The first step was to identify which OSD had reached the backfillfull state. Using the Ceph command-line interface (CLI), I ran the following command:

sudo ceph osd df

This command provided a detailed report on the disk usage of each OSD in my cluster. I was able to identify the specific OSD that was full and needed immediate attention.

Step 2: Increasing the Backfill Ratio

As a temporary measure, I decided to increase the backfill ratio to allow the cluster to continue rebalancing. This would help alleviate the immediate pressure on the full OSD. I executed the following command:

sudo ceph osd set-backfillfull-ratio 0.95

This command set the backfill ratio to 95%, giving the cluster some breathing room to continue operations while I worked on a more permanent solution.

Step 3: Rebalancing the Cluster

Next, I needed to ensure that the cluster was rebalancing correctly. I checked the status of the cluster using:

sudo ceph status

This command provided an overview of the cluster's health and any ongoing operations. I monitored the rebalancing process to ensure it was progressing smoothly.

Step 4: Cleaning Up Old Snapshots

I also discovered that my OpenStack images and volumes pool had accumulated numerous old rbd's, contributing to the high disk usage. To clean these up, I created a list of all OpenStack image ids

openstack image list -f value -c ID > openstack_image_ids.txt

Next I created a list of all rbd's from the images pool

rbd ls images > openstack_rbds.txt

Now we combine those two lists, sort and filter for uniqueness

cat openstack_image_ids.txt openstack_rbds.txt > all.txt
cat all.txt | sort | unique > unique.txt

The file unique.txt should now only contain rbd's that do not exist in my OpenStack cluster. Now we can loop through that file and remove all orphaned rbd's. But before I do that I export the rbd's just to be on the safe side. For this I quickly added an NFS share to my machine to store them.

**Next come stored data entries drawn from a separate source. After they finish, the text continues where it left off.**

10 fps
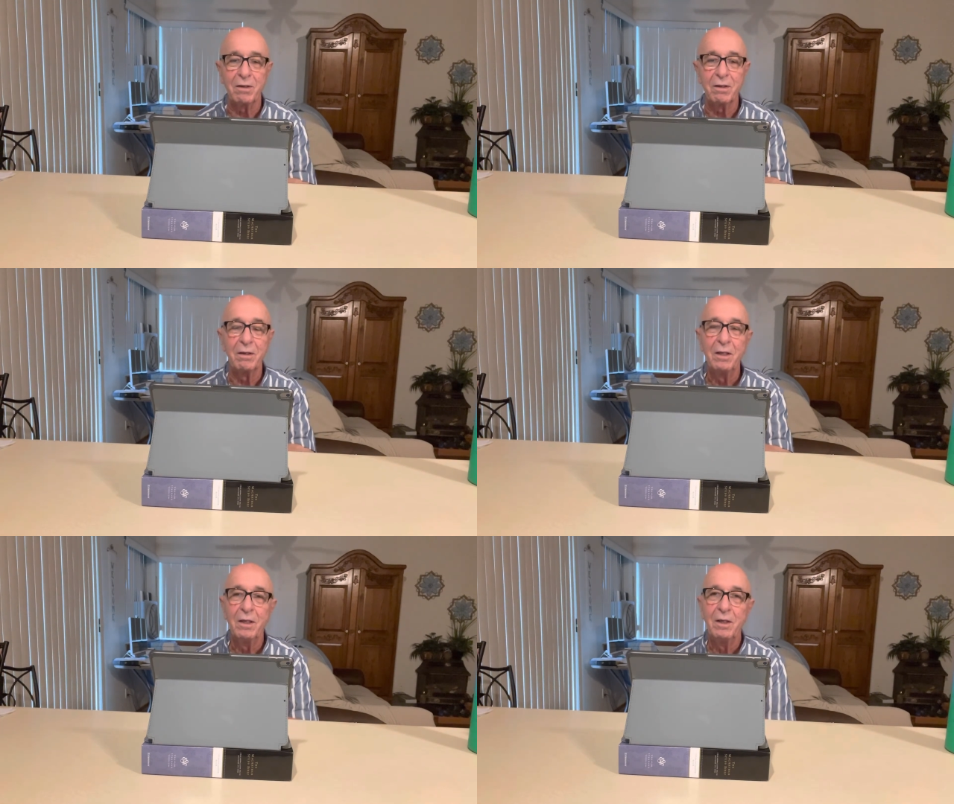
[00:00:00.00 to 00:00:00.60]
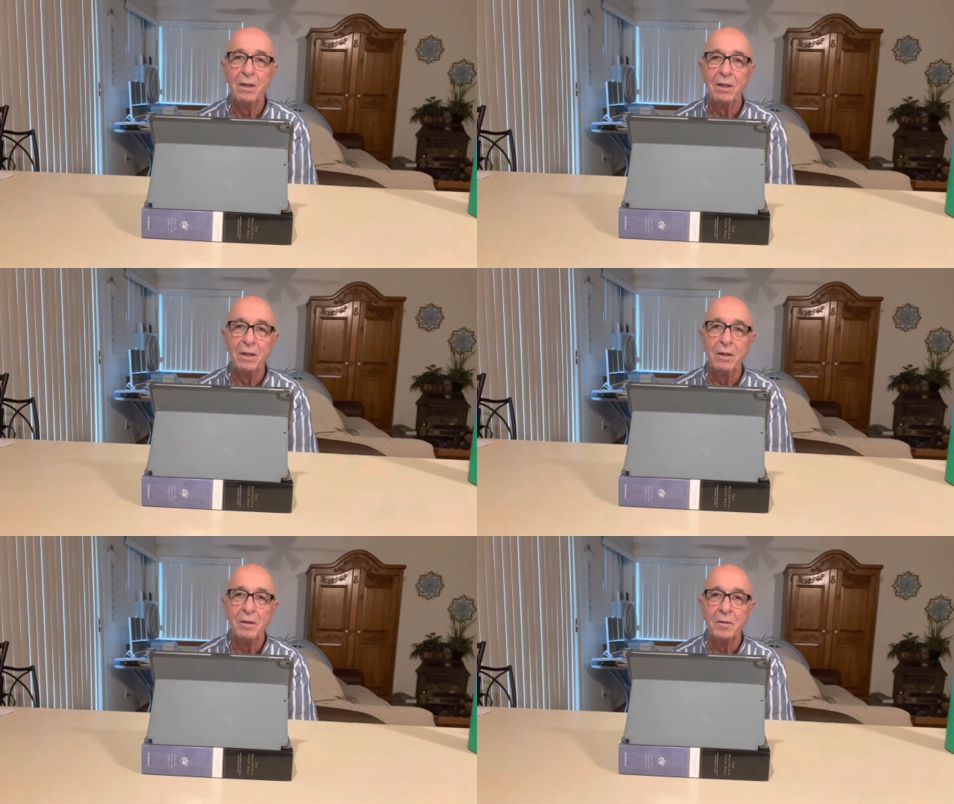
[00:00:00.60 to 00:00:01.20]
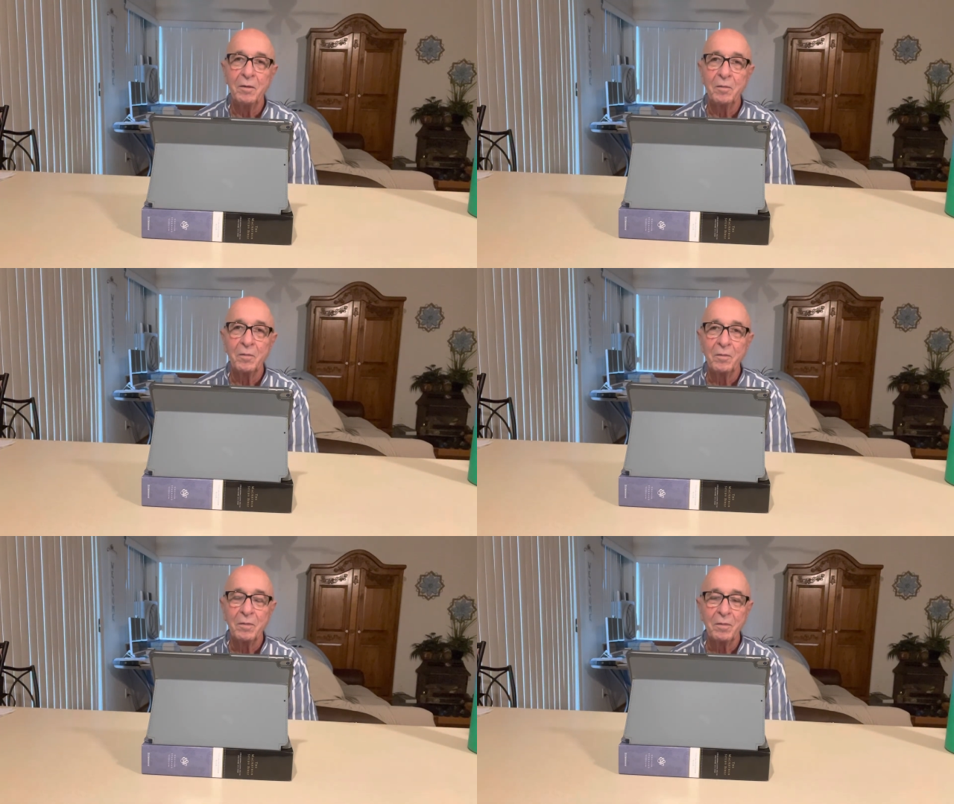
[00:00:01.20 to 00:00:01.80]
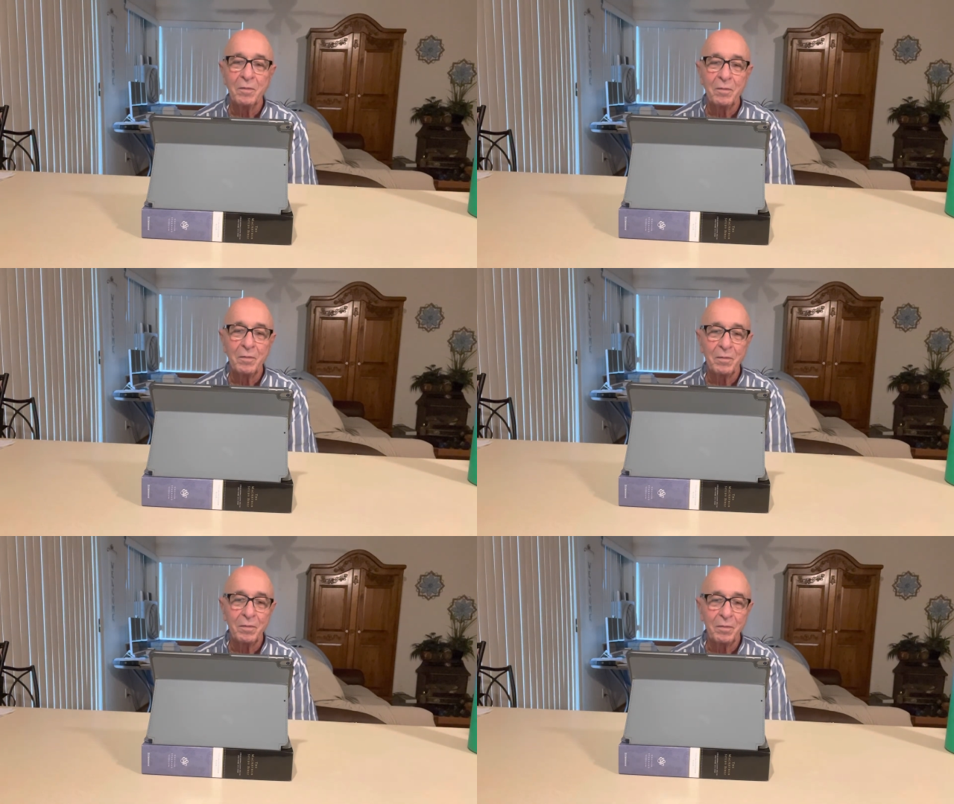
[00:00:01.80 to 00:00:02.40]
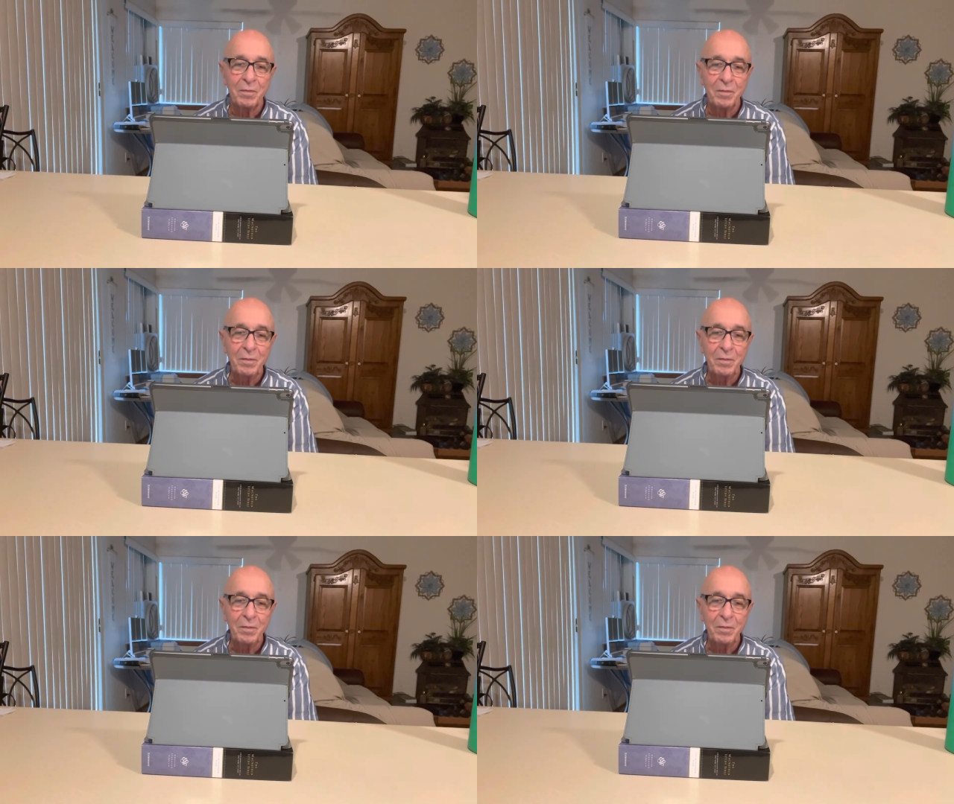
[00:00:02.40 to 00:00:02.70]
[no speech]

for rbd in $(cat unique.txt); do echo "rbd export images/$rbd - | gzip > $rbd.img.gz"; rbd export images/$rbd - | gzip > $rbd.img.gz; done

After some time the rbd's were exported and it was time to get rid of them:

for rbd in $(cat unique.txt); do echo "rbd rm images/$rbd"; rbd rm images/$rbd; done

This command removed all orphaned rbd's, freeing up valuable disk space.

Final step: Adding More Capacity

To prevent the issue from recurring, I decided to add more OSDs to increase the overall capacity of the cluster. Adding new OSDs would help distribute the data more evenly and reduce the likelihood of hitting the backfillfull threshold in the future.

I'm using cephadm and so all I needed to do was adding the new disks to my servers. They were automatically initialized and added to the cluster. To speed up the process I ran:

sudo ceph orch device ls --refresh

This is the default behaviour. It can be disabled by running:

sudo ceph orch apply osd --all-available-devices --unmanaged=true

After adding all disk I checked their status.

sudo ceph osd status

Finally the cluster status is healthy again.